En tout cas les danseurs payent de leur personne, et tout particulièrement Carsten Jung, titulaire d’un rôle écrasant au cours de la première partie, au point de requérir une véritable condition d’athlète. Le défi est parfaitement relevé, au prix d’une sudation profuse dont les projecteurs ne laissent rien ignorer. Le reste de la troupe peut mieux se répartir l’effort mais la danse réservée par John Neumeier à cette histoire un peu brutale reste constamment exigeante, tenant de reprendre à Broadway certains tics d’ensemble d’autant plus malaisés pour les interprètes qu’ils n’ont pas du tout été formés à cette école là. On y retiendra en tout cas la prestation fluide d’Alina Cojocaru en Julie et quelques impressionnantes scènes d’ensemble, dont un ballet de chômeurs très nerveux (pour lequel les lumières de la salle se rallument, comme pour tenter d’éviter à la situation de tourner au voyeurisme pénible dans le contexte social actuel...). Les images se télescopent, les décors sont toujours habilement maniés et indiscutablement John Neumeier se maintient ici à son meilleur niveau, celui d’un grand magicien du théâtre dansé, même si encore une fois la soirée paraît un peu trop longue pour son contenu réel.



Ein Sommernachtstraum (© Hamburg Ballett/Holger Badekow)

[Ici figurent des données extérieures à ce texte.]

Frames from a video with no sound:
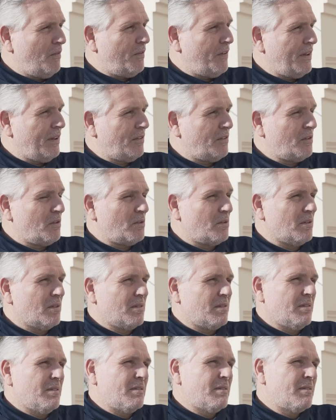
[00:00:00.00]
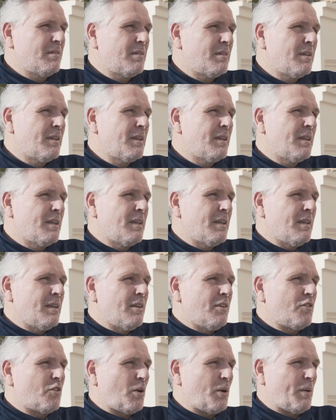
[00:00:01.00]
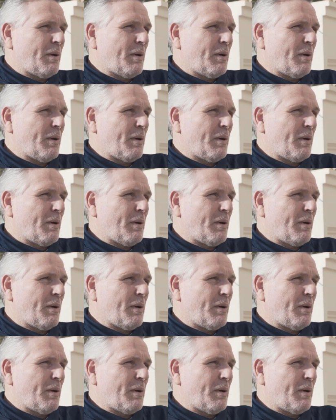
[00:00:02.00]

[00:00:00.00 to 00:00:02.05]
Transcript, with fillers: feel too good. So he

Aucun problème en revanche avec Le Songe d’une nuit d’été, ballet créé en 1977 et qui n’a vraiment pris aucune ride. La compagnie l’a conservé à son répertoire en parfait état, enrichie sans doute de l’expérience acquise par Neumeier en remontant l’ouvrage pour d’autres ensembles (dont celui de l’Opéra de Paris). Les décors et costumes du génial coloriste qu’est Jürgen Rose sont toujours aussi frais et beaux, et si la seconde partie fait la part un peu trop belle aux clins d’œil à la danse académique (toujours revisitée, au demeurant, par un prodigieux inventeur d’attitudes nouvelles), l’aller-retour entre rêve et réalité des premiers tableaux reste prodigieux, matérialisé par une alternance magique entre Mendelssohn (joué en fosse, très bien, par la Philharmonie de Reutlingen dirigée par Michael Schmidtsdorff) et des pièces célèbres de Ligeti (enregistrées, et réglées malheureusement un peu trop fort). Dans une ambiance bleu-verdâtre très particulière l’univers de Titania, Obéron et Puck reste original comme au premier jour, chorégraphie anguleuse d’une modernité étonnante qui trace dans l’espace de multiples lignes inédites. Fascinant ! Interprétation excellente dans l’ensemble, où brillent particulièrement Hélène Bouchet et Thiago Bordin dans leurs doubles rôles (Hippolyte/Titania et Thésée/Obéron) et une désopilante troupe de grotesques qui évolue sur fond de vieux arrangements d’opéra joués par un orgue mécanique (troisième idée géniale de cette partition toujours parfaitement maîtrisée, fantastique collage manié avec doigté parfait). Un classique désormais, à juste titre.